Livingston Robert J, von Niederhausern Andrew, Jegga Anil G, Crawford Dana C, Carlson Christopher S, Rieder Mark J, Gowrisankar Sivakumar, Aronow Bruce J, Weiss Robert B, Nickerson Deborah A
Department of Genome Sciences, University of Washington, Seattle, Washington 98195-7730, USA.
Genome Res. 2004 Oct;14(10A):1821-31. doi: 10.1101/gr.2730004. Epub 2004 Sep 13.
To promote the clinical and epidemiological studies that improve our understanding of human genetic susceptibility to environmental exposure, the Environmental Genome Project (EGP) has scanned 213 environmental response genes involved in DNA repair, cell cycle regulation, apoptosis, and metabolism for single nucleotide polymorphisms (SNPs). Many of these genes have been implicated by loss-of-function mutations associated with severe diseases attributable to decreased protection of genomic integrity. Therefore, the hypothesis for these studies is that individuals with functionally significant polymorphisms within these genes may be particularly susceptible to genotoxic environmental agents. On average, 20.4 kb of baseline genomic sequence or 86% of each gene, including a substantial amount of introns, all exons, and 1.3 kb upstream and downstream, were scanned for variations in the 90 samples of the Polymorphism Discovery Resource panel. The average nucleotide diversity across the 4.2 MB of these 213 genes is 6.7 x 10(-4), or one SNP every 1500 bp, when two random chromosomes are compared. The average candidate environmental response gene contains 26 PHASE inferred haplotypes, 34 common SNPs, 6.2 coding SNPs (cSNPs), and 2.5 nonsynonymous cSNPs. SIFT and Polyphen analysis of 541 nonsynonymous cSNPs identified 57 potentially deleterious SNPs. An additional eight polymorphisms predict altered protein translation. Because these genes represent 1% of all known human genes, extrapolation from these data predicts the total genomic set of cSNPs, nonsynonymous cSNPs, and potentially deleterious nonsynonymous cSNPs. The implications for the use of these data in direct and indirect association studies of environmentally induced diseases are discussed.
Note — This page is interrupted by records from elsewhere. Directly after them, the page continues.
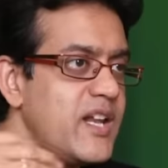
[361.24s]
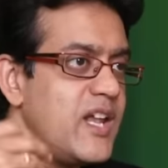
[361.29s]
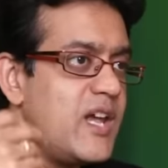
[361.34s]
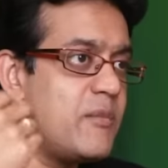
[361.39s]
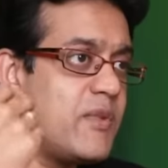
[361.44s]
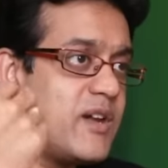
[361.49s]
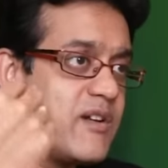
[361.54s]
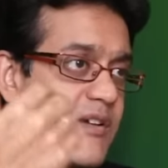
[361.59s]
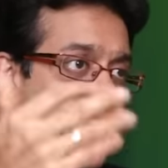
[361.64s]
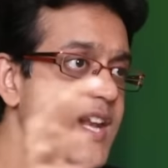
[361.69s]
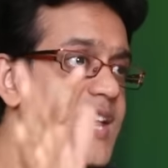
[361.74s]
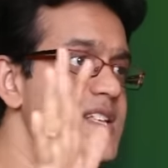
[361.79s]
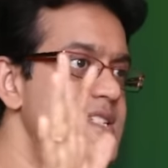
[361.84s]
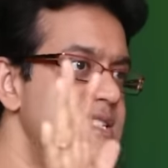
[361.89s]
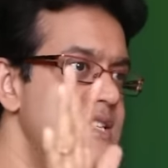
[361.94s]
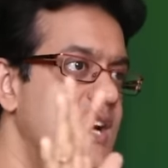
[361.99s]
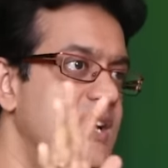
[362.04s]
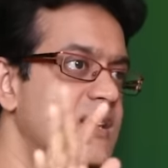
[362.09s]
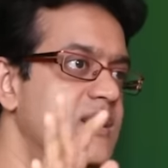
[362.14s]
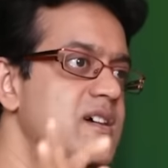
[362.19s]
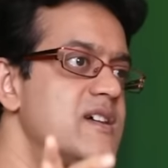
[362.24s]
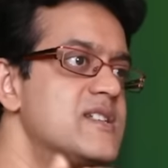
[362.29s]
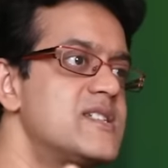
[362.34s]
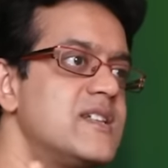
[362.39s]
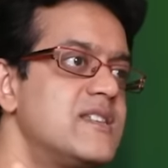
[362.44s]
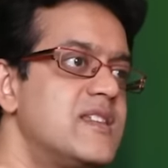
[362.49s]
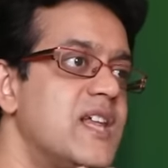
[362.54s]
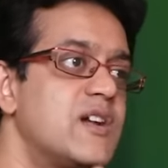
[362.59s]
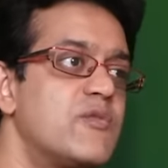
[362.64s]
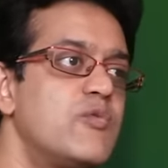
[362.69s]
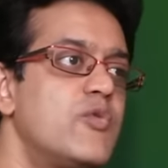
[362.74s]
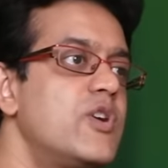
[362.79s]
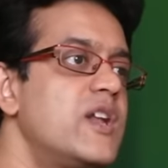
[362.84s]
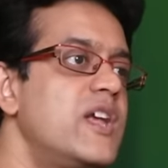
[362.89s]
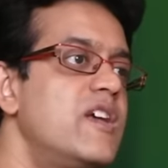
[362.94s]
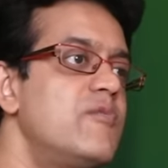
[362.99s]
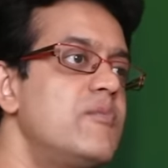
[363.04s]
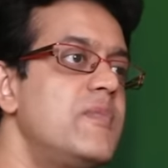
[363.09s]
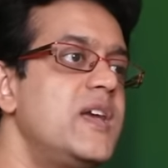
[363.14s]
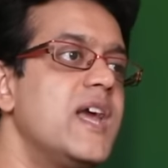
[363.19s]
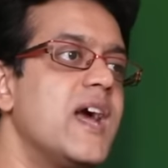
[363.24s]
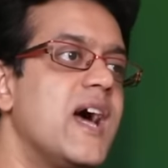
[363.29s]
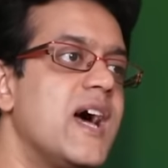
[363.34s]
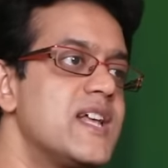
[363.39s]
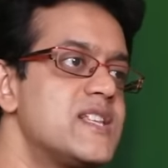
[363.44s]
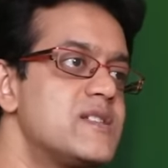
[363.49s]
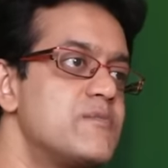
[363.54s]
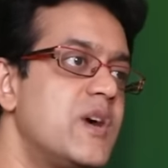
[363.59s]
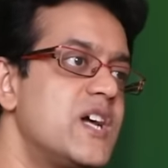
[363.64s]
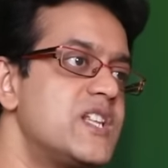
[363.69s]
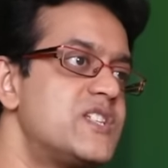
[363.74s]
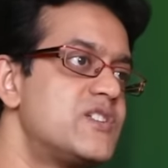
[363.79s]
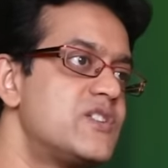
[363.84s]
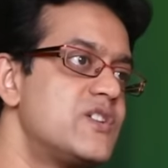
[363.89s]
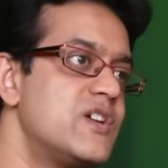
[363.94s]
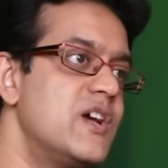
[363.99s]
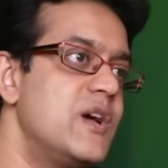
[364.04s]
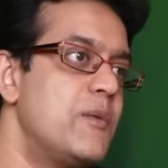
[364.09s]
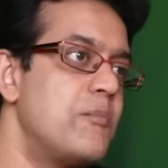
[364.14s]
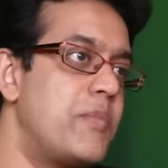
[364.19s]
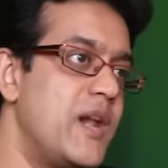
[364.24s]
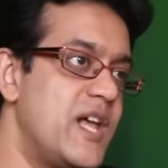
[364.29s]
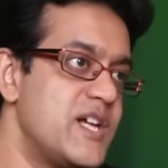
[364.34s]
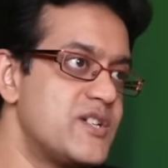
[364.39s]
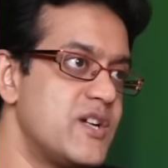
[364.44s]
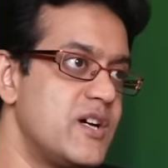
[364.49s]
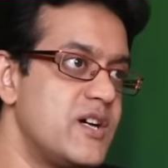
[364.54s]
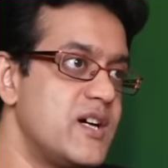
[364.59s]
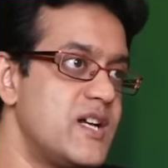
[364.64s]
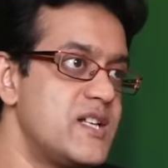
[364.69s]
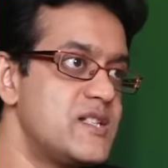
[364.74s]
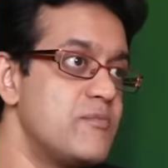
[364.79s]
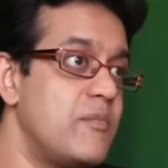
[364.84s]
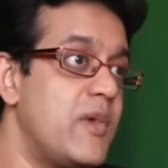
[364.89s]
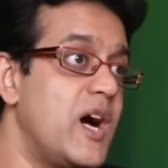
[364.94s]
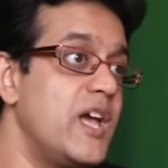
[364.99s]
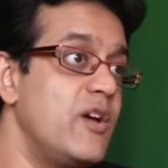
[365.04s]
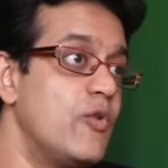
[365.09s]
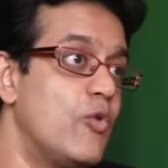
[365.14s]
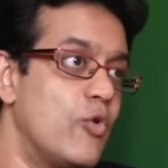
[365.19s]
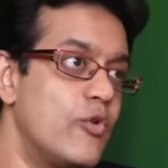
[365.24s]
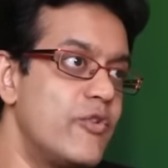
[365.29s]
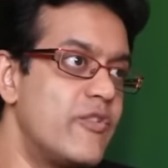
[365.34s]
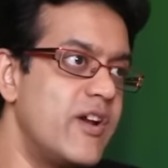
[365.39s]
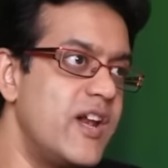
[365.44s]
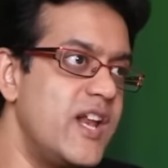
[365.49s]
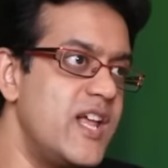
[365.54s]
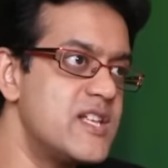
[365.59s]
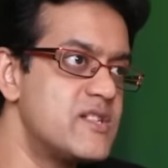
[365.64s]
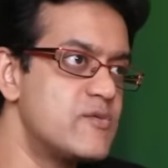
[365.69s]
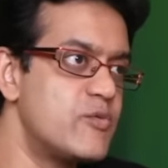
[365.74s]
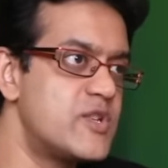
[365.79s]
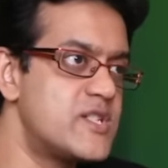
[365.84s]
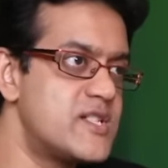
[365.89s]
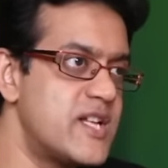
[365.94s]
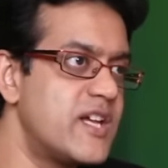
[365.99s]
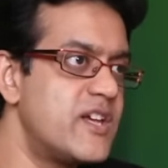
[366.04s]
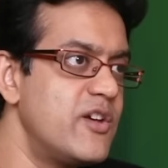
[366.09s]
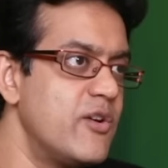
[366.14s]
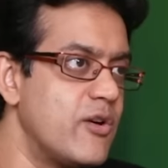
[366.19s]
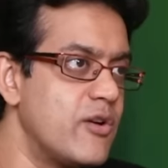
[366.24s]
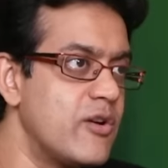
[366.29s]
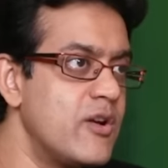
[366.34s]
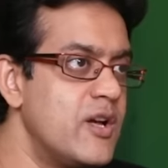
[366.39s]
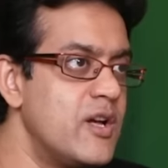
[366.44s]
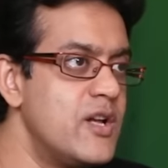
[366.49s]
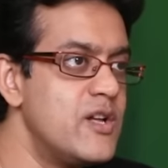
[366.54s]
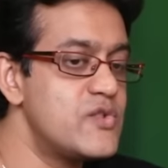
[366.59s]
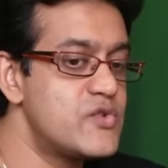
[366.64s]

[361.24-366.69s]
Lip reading: my name and release the others, and that would give me as much pleasure as my own release would secure."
为推动临床和流行病学研究,以增进我们对人类遗传易感性与环境暴露关系的理解,环境基因组计划(EGP)已对213个参与DNA修复、细胞周期调控、细胞凋亡及代谢的环境响应基因进行了单核苷酸多态性(SNP)扫描。这些基因中有许多因功能丧失性突变而与严重疾病相关,这些疾病归因于基因组完整性保护的降低。因此,这些研究的假设是,这些基因内具有功能显著多态性的个体可能对基因毒性环境因子特别敏感。平均而言,在多态性发现资源小组的90个样本中,对20.4 kb的基线基因组序列或每个基因的86%进行了扫描,包括大量内含子、所有外显子以及上下游1.3 kb的区域,以寻找变异。当比较两条随机染色体时,这213个基因的4.2 MB区域内的平均核苷酸多样性为6.7×10⁻⁴,即每1500 bp有一个SNP。平均每个候选环境响应基因包含26个PHASE推断单倍型、34个常见SNP、6.2个编码SNP(cSNP)和2.5个非同义cSNP。对541个非同义cSNP进行的SIFT和Polyphen分析确定了57个潜在有害SNP。另外8个多态性预测蛋白质翻译改变。由于这些基因占所有已知人类基因的1%,从这些数据推断可预测cSNP、非同义cSNP和潜在有害非同义cSNP的全基因组集。本文还讨论了这些数据在环境诱发疾病的直接和间接关联研究中的应用意义。